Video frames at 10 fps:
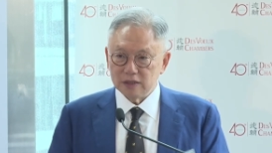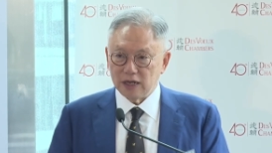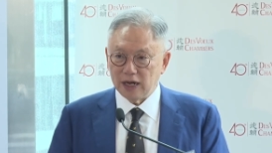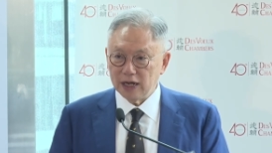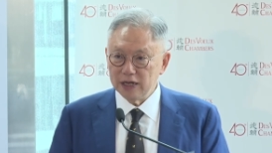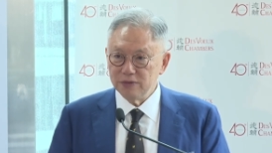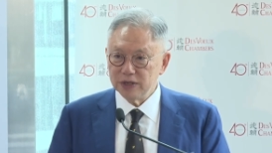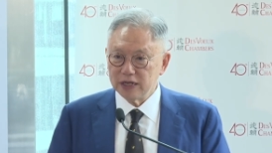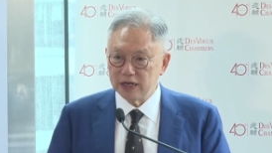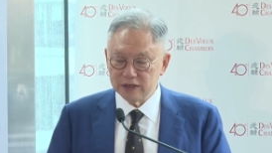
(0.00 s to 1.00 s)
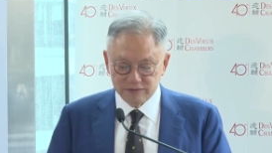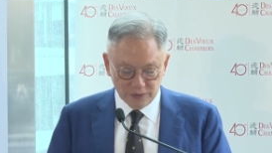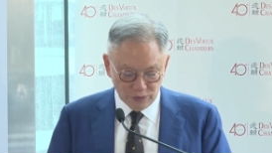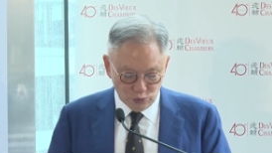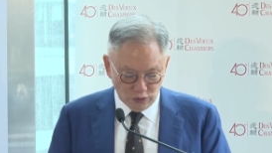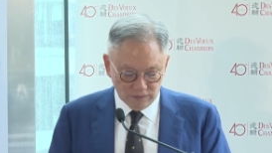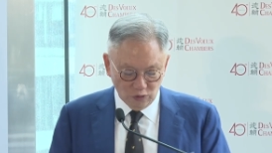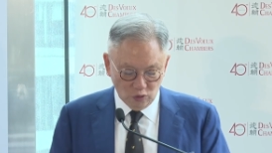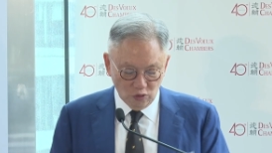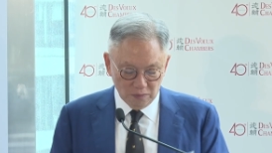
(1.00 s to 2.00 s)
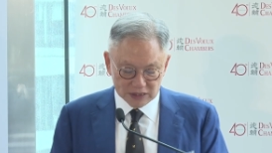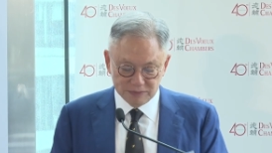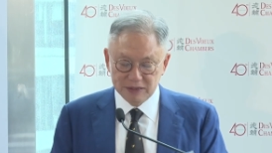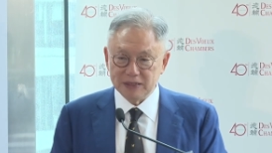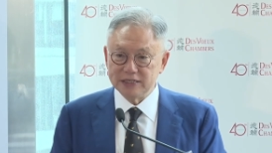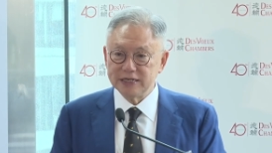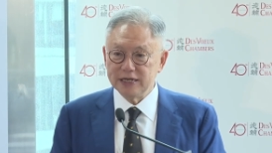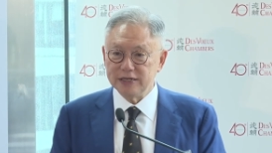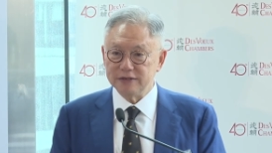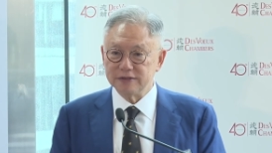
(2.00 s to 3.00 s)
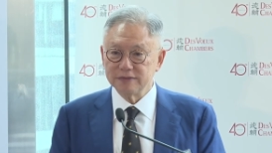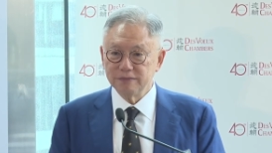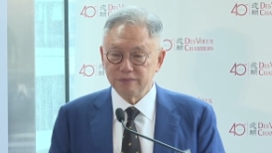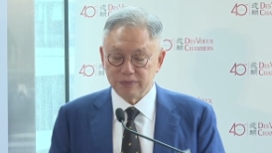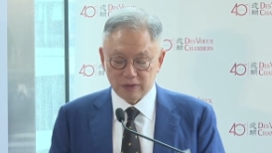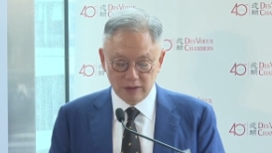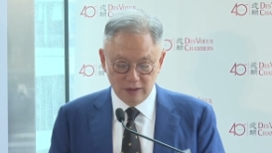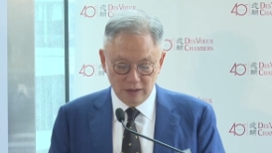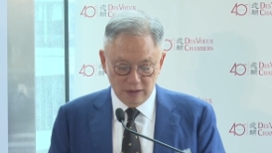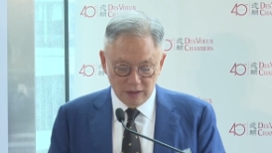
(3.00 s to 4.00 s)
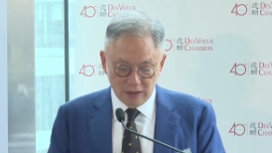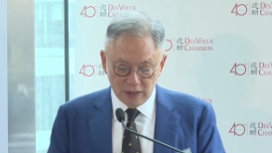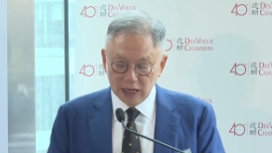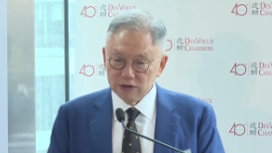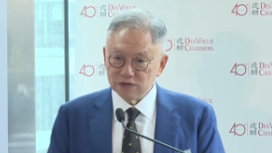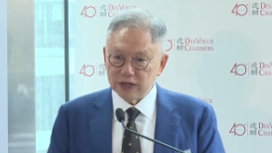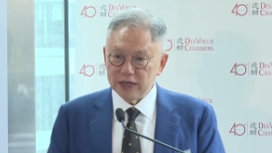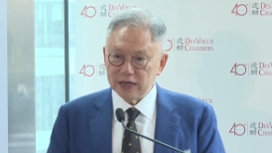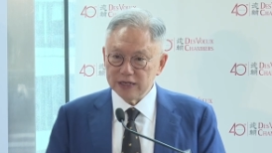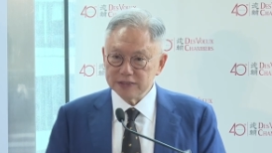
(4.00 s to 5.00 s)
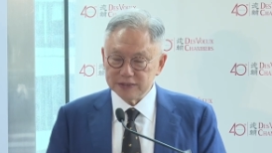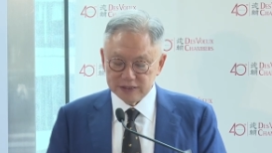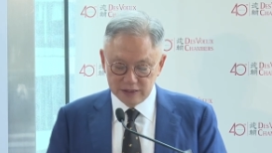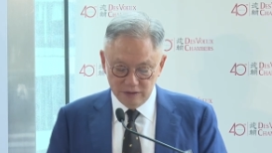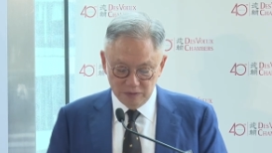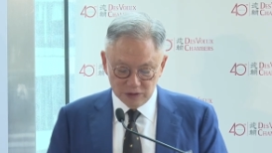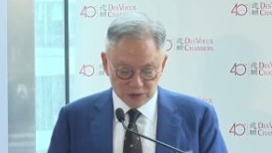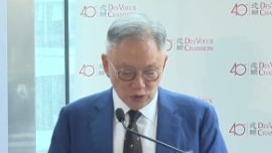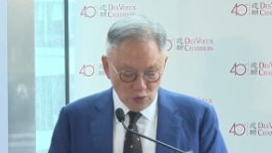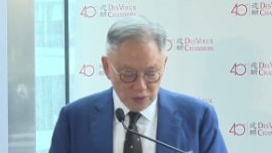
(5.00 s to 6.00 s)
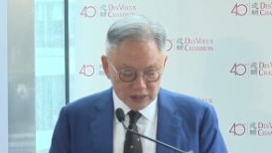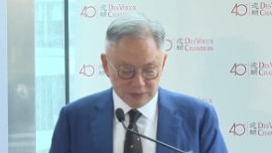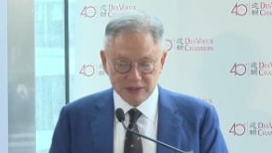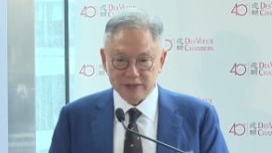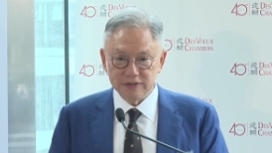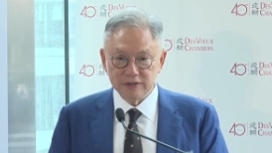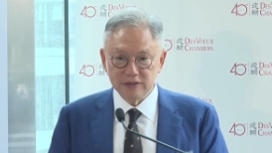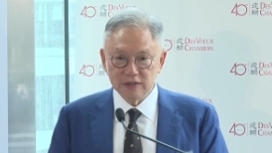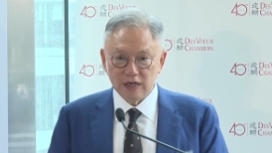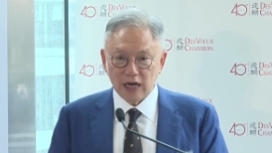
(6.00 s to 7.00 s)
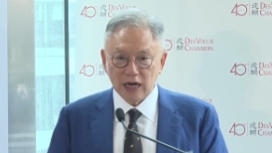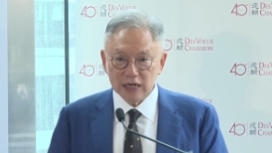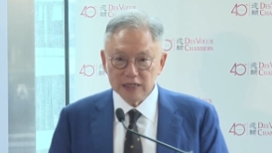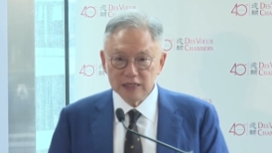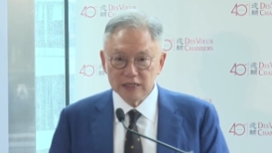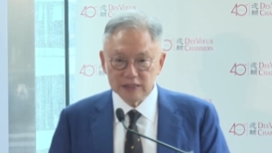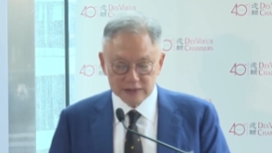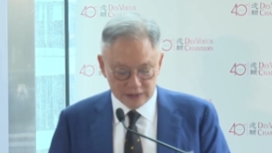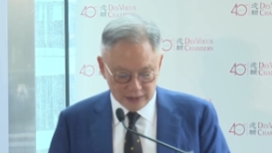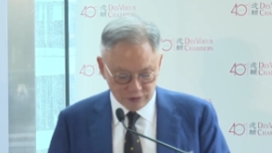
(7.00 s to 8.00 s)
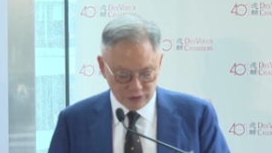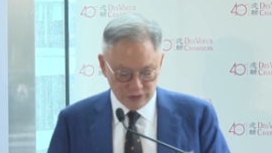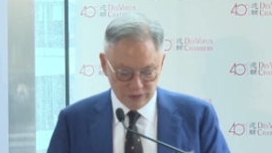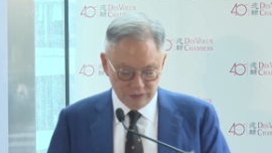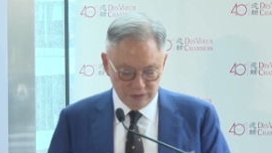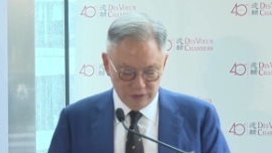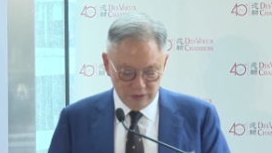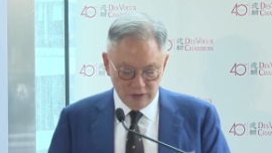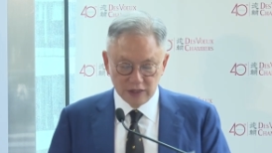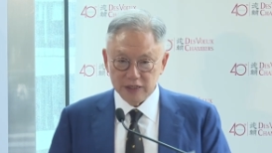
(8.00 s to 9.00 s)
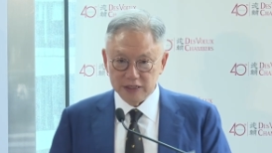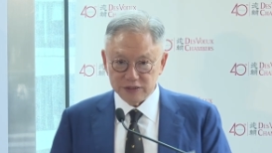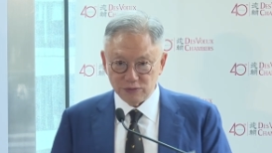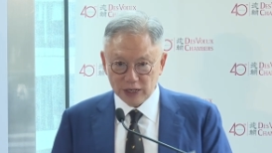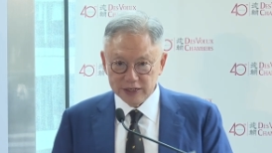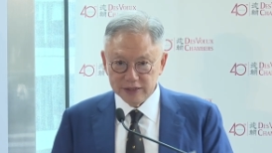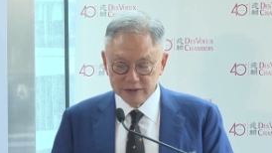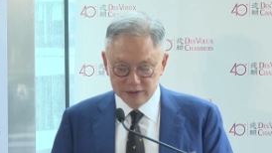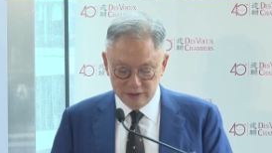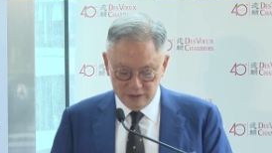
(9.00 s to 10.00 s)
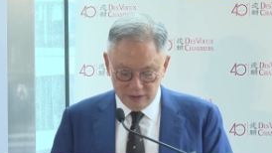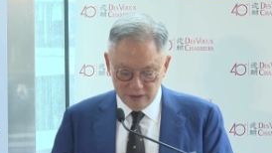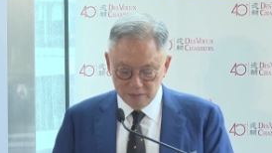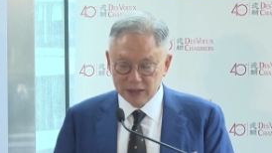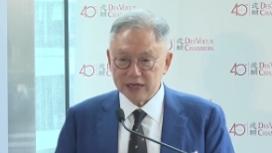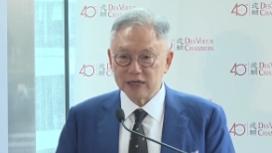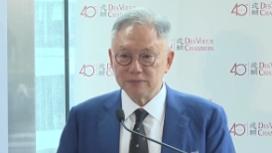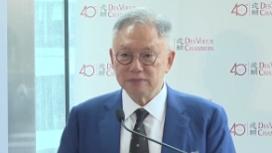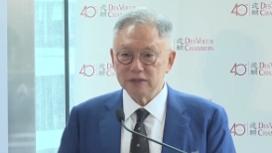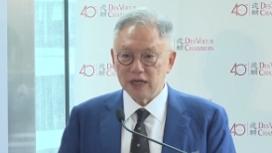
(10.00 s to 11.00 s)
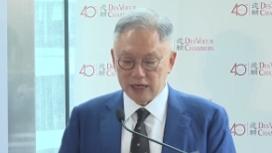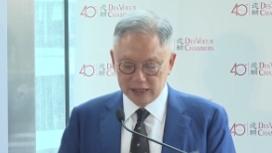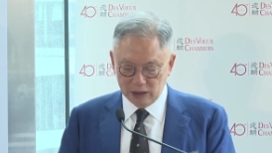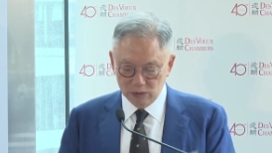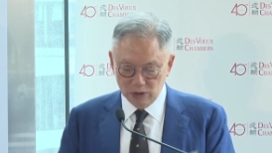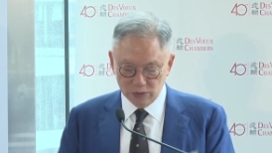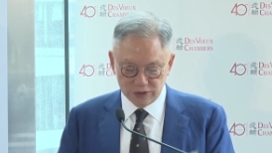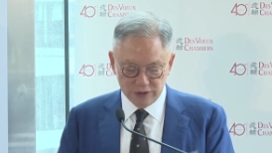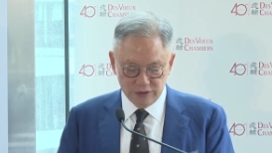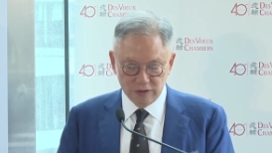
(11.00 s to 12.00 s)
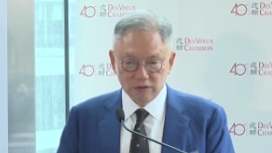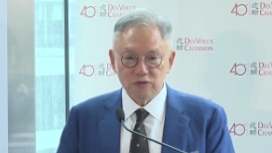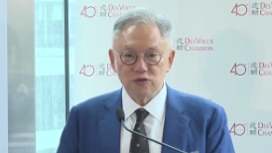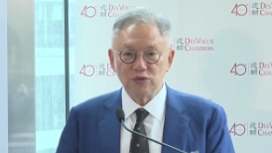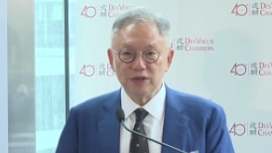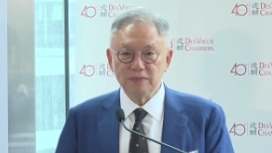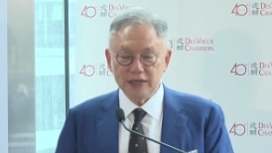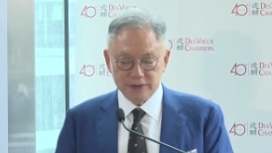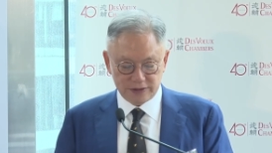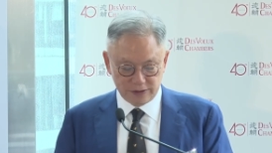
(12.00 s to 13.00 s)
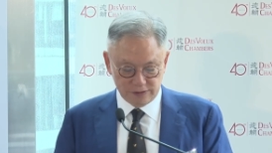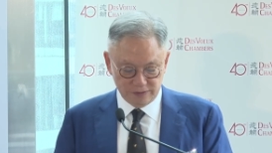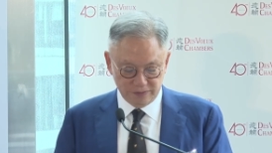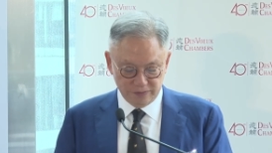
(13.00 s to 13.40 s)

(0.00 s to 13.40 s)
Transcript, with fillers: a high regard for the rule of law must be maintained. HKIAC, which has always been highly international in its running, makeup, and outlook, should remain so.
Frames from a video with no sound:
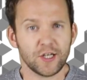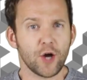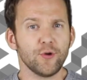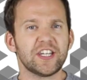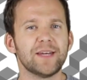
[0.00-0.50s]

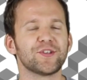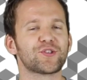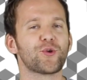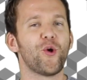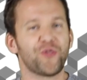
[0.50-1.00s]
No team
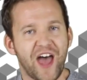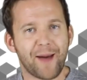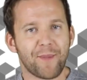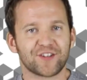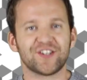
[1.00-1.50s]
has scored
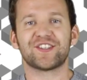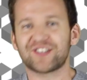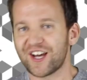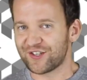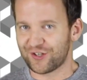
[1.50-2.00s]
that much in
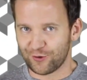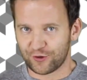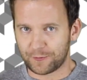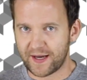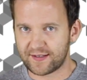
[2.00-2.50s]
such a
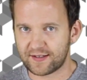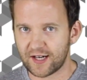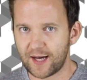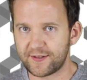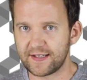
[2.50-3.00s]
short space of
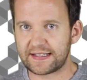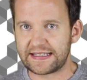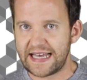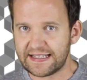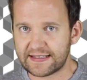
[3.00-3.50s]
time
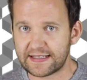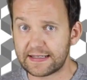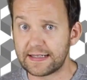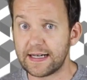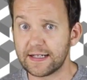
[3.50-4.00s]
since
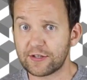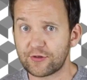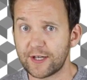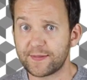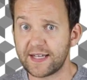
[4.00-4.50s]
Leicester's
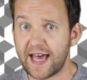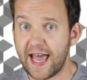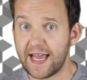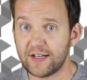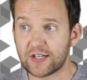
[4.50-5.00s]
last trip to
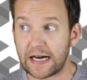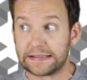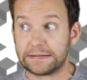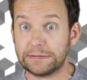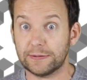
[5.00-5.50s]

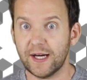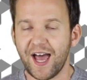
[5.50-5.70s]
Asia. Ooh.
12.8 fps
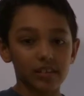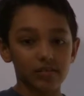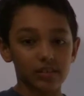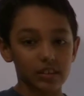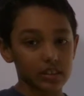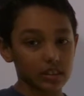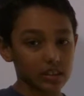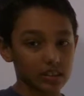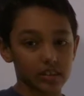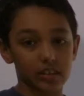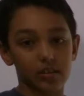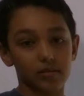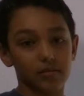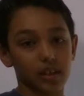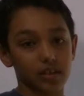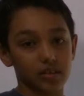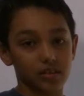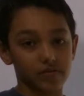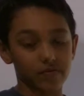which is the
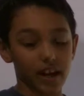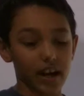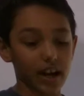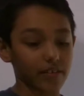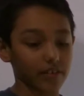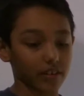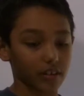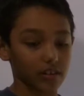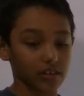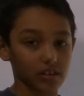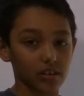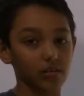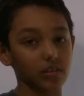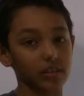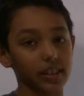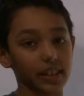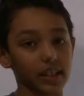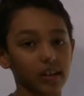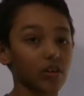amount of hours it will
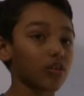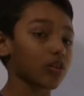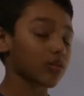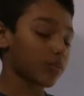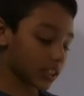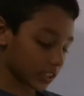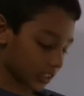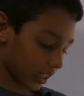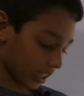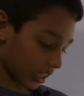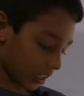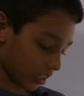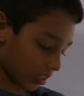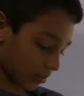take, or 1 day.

************

Search the records for the word "with". Copy each line where it appears.

▶ Response to this exercise
Transcript, with fillers: a high regard for the rule of law must be maintained. HKIAC, which has always been highly international in its running, makeup, and outlook, should remain so.
Frames from a video with no sound:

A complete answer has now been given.